■ Provided data ■
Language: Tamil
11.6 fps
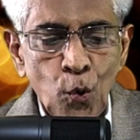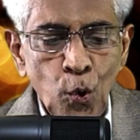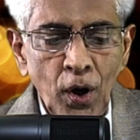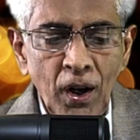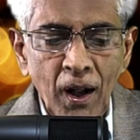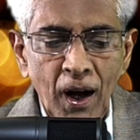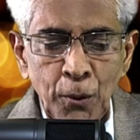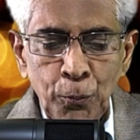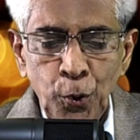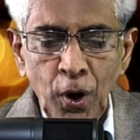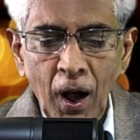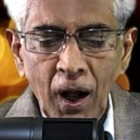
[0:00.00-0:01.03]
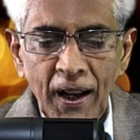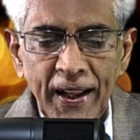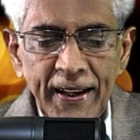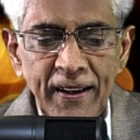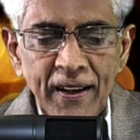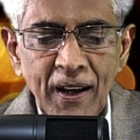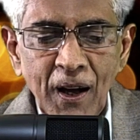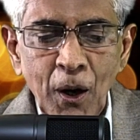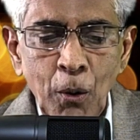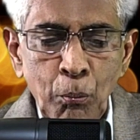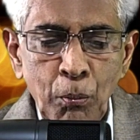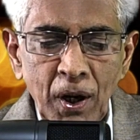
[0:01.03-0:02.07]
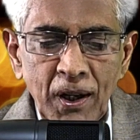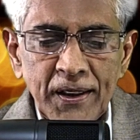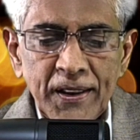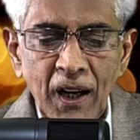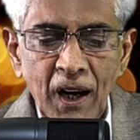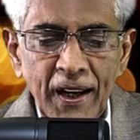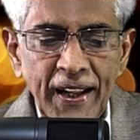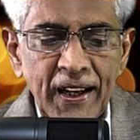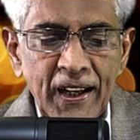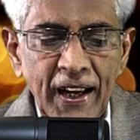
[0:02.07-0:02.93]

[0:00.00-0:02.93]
கொல்லான் புலாலை மறுத்தானை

■ What you have to do ■
Output the data above exactly. Drop every picture.

■ Reply to the exercise ■
Language: Tamil
11.6 fps
[0:00.00-0:01.03]
[0:01.03-0:02.07]
[0:02.07-0:02.93]

[0:00.00-0:02.93]
கொல்லான் புலாலை மறுத்தானை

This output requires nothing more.